I would like to close by asking the question: If God is not the one pulling all the levers behind the scenes of life, then if we are to still affirm a belief in the existence of God, how is God active within the world today? What are the signs of God’s activity amongst us? If God is not directing the course of history, then what is God doing? Where is God active? How is God active?
I believe the Apostle Paul gives us a helpful clue when in his letter to the Galatians he speaks about the fruit of the Spirit. I think they could be referred to also as ‘The signs of God’s activity’…Wherever there are signs of love and genuine and deep care, God is present and active. Wherever there is joy, real and deep joy, God is active. Wherever patience is being displayed it is a sign that God is active. Where ever there are acts of genuine kindness God is at work. Wherever there are acts of goodness, God is at work and active. Wherever people act in ways that are faithful and trustworthy, God is active and at work. Wherever gentleness is shown, God’s presence is being revealed. And wherever self-control is displayed for a greater good, God is at work in the world. These are the signs of God’s activity and God’s presence at work in the world.
There is something quite subtle about all of this. And perhaps this is why Jesus describes God’s Kingdom with the metaphor of tiny mustard seeds. Seeds that grow into sprawling bushes that create cover and protection for little birds. He also describes the work of God like yeast that is worked into dough. The yeast is tiny and when it is worked into the dough becomes invisible. You can’t see it, but it is active behind the scenes making the whole loaf rise. So it is with the activity of God. It is subtle, not always easily seen, but it makes a world of difference.

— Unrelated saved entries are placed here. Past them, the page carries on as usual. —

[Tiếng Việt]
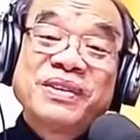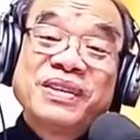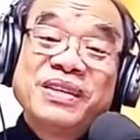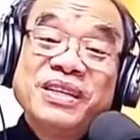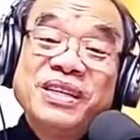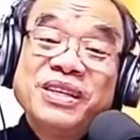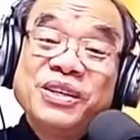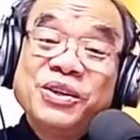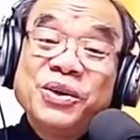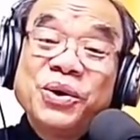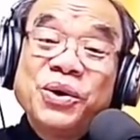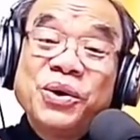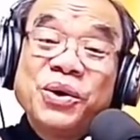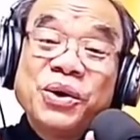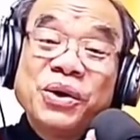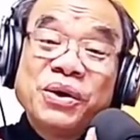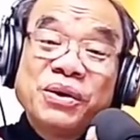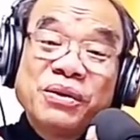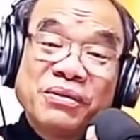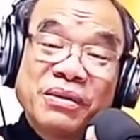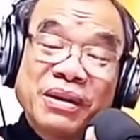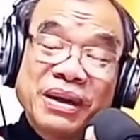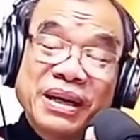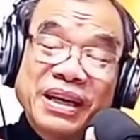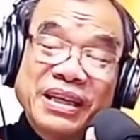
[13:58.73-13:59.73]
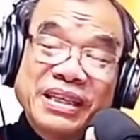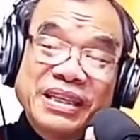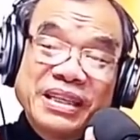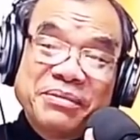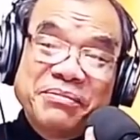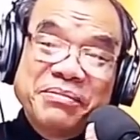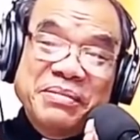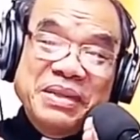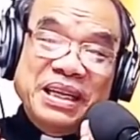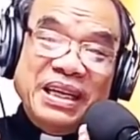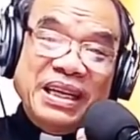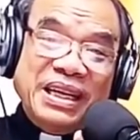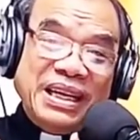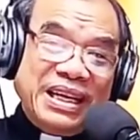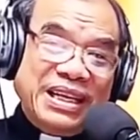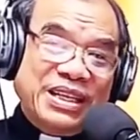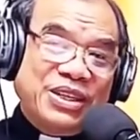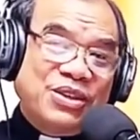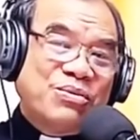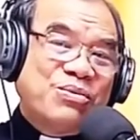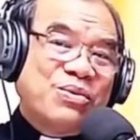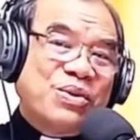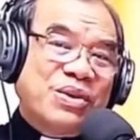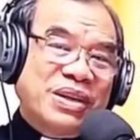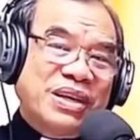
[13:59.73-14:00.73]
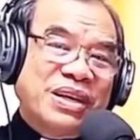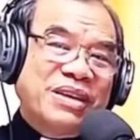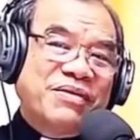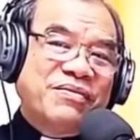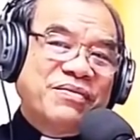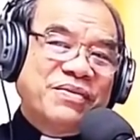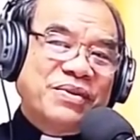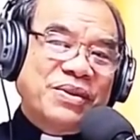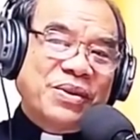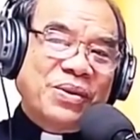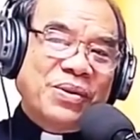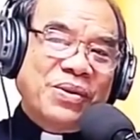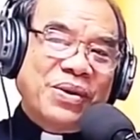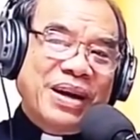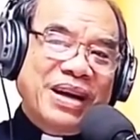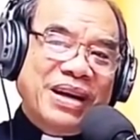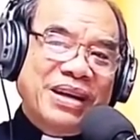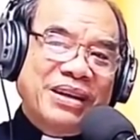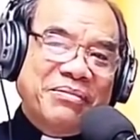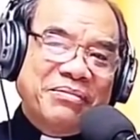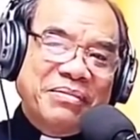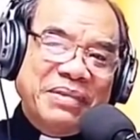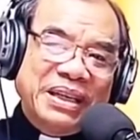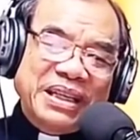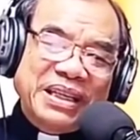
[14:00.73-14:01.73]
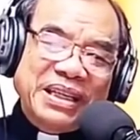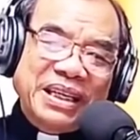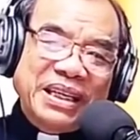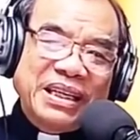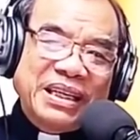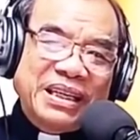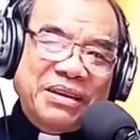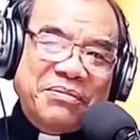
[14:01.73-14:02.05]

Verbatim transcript: Nhưng anh chị em nhìn lại trong một năm vừa qua, mình tĩnh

May we become partners in this subtle activity of God in the world. When super-powers are invading other countries and causing devastation, may we continue in ways small and large, to sow seeds of deep and genuine love and care in the world producing a harvest of love, joy, peace, patience, kindness, goodness, faithfulness, gentleness, and self-control. That is the way God will be seen to be active and at work in the world, not in using great super-powers to inflict punishment and mayhem upon the sinners of the world. May the love of Jesus save us from such unhelpful and harmful views.